- [ACTIVITY]: Each and every line below goes into your answer unchanged, but leave out the images.

- [Collected data]:
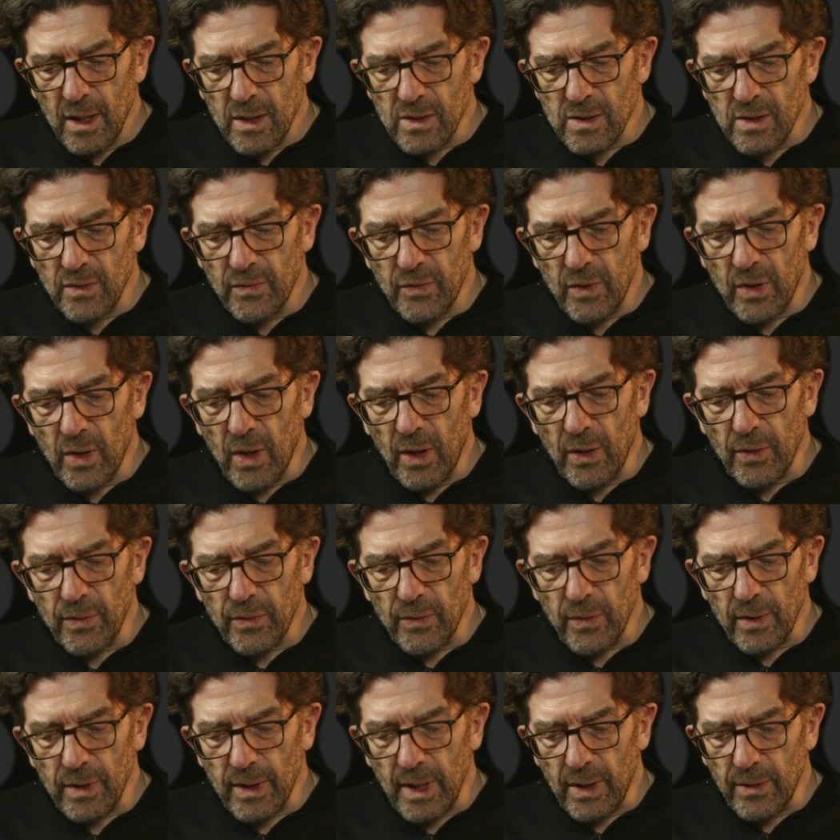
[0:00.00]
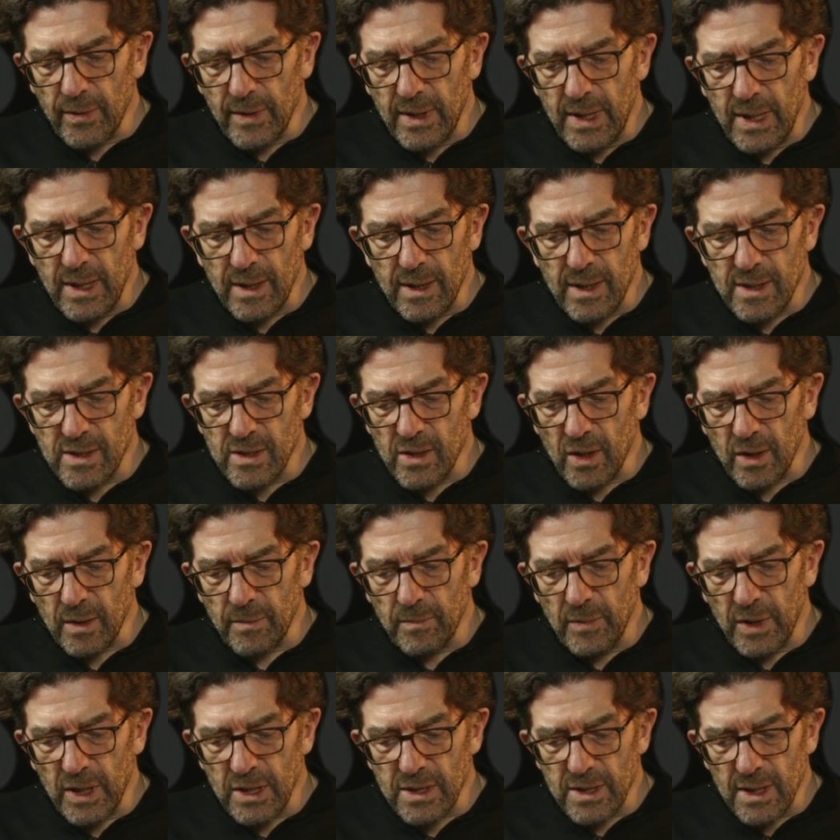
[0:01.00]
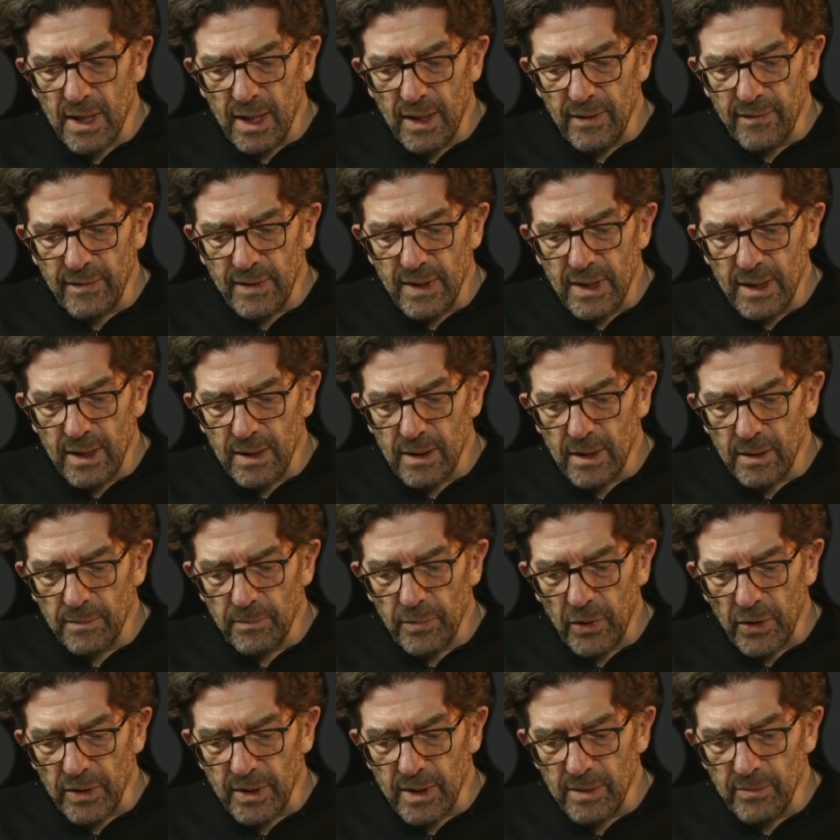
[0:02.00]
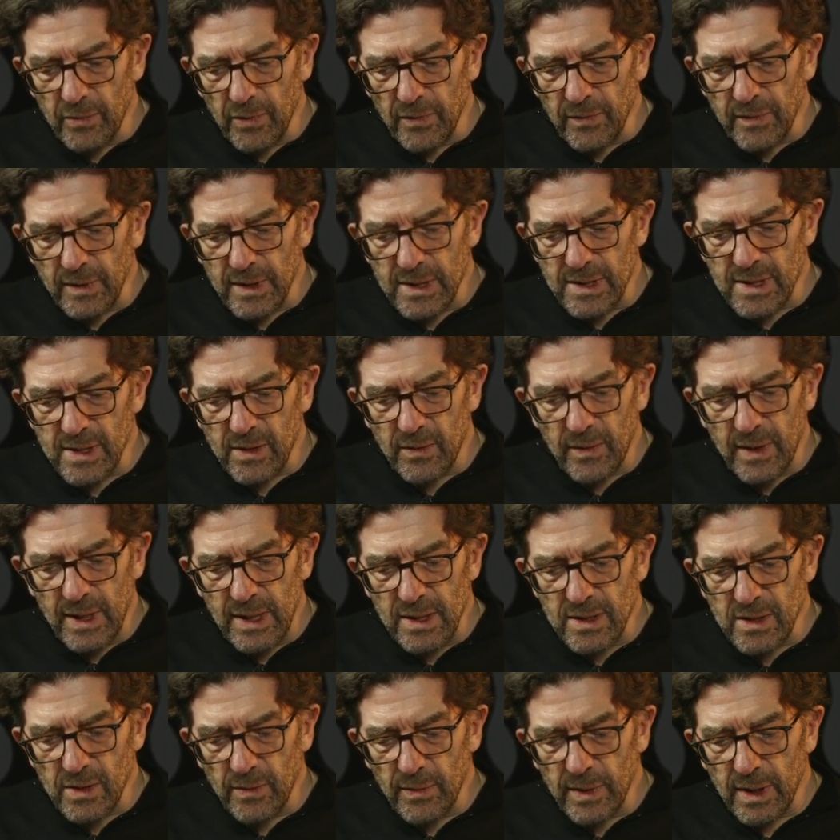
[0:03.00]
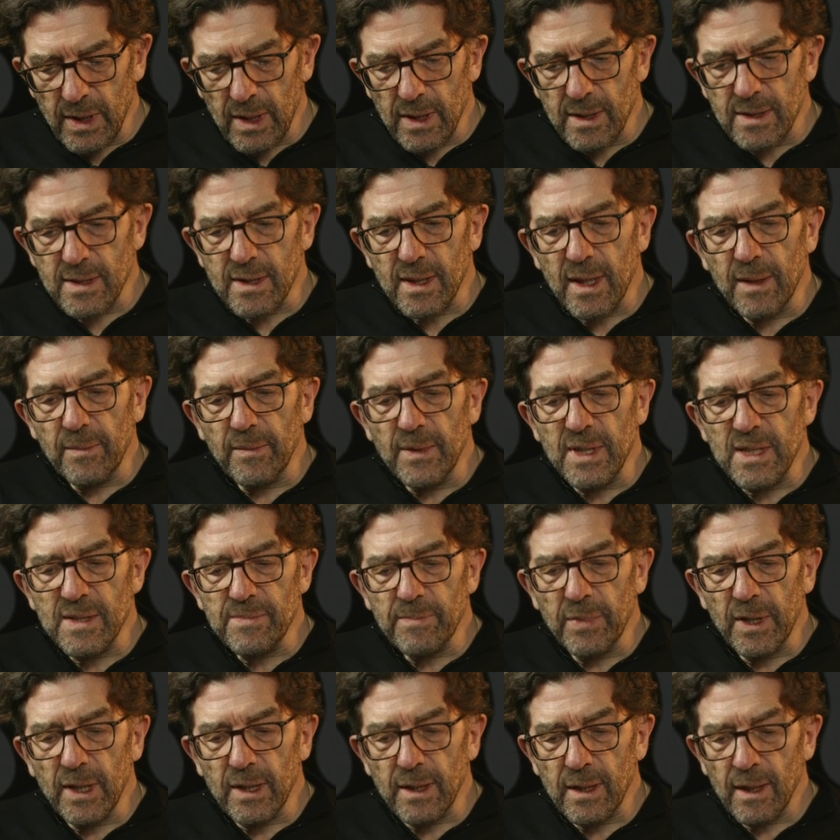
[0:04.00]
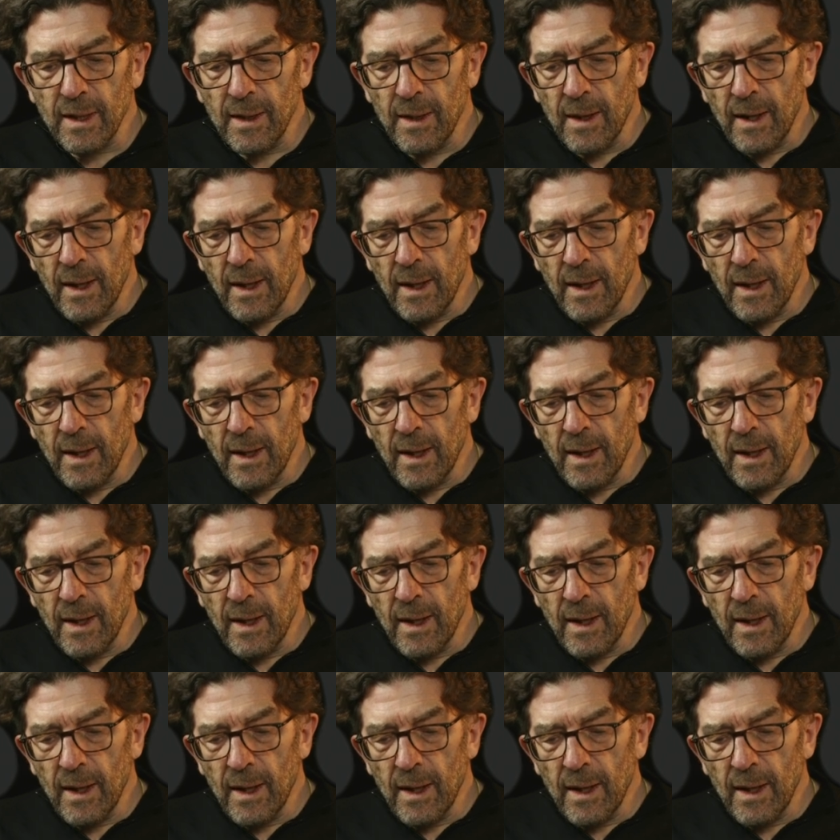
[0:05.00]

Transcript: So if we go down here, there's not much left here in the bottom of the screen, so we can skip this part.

- [OUTPUT FOR THIS TASK]:
[0:00.00]
[0:01.00]
[0:02.00]
[0:03.00]
[0:04.00]
[0:05.00]

Transcript: So if we go down here, there's not much left here in the bottom of the screen, so we can skip this part.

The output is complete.